[DATASET EXTRACT]:
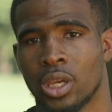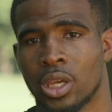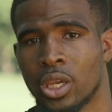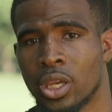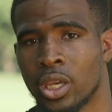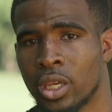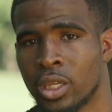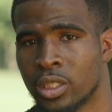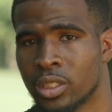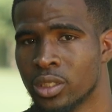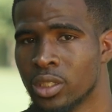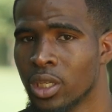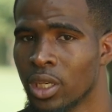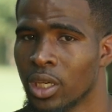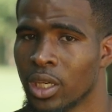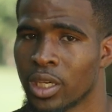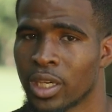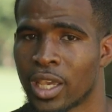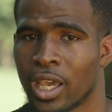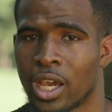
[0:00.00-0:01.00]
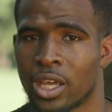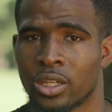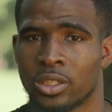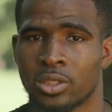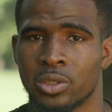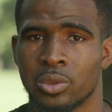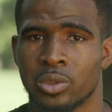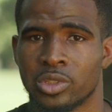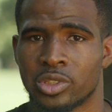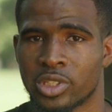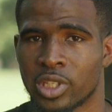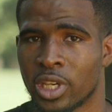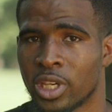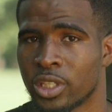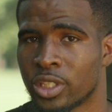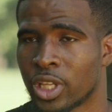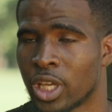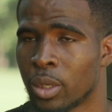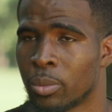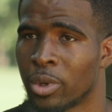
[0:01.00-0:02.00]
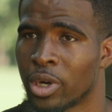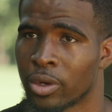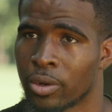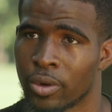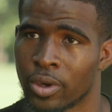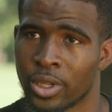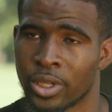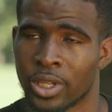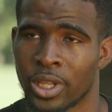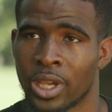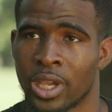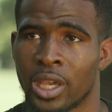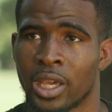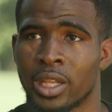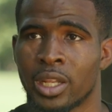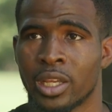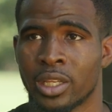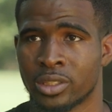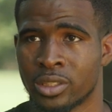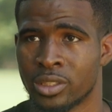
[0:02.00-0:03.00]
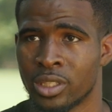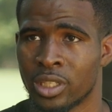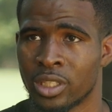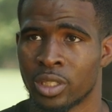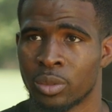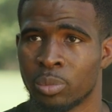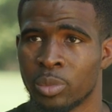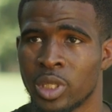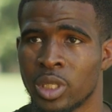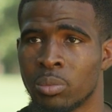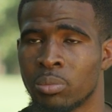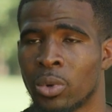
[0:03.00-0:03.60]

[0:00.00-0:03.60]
and kind of do the same thing my granddad has done to me,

[TASK OBJECTIVE]: With the images omitted, repeat all the data word for word.

[RESPONSE BELOW]:
[0:00.00-0:01.00]
[0:01.00-0:02.00]
[0:02.00-0:03.00]
[0:03.00-0:03.60]

[0:00.00-0:03.60]
and kind of do the same thing my granddad has done to me,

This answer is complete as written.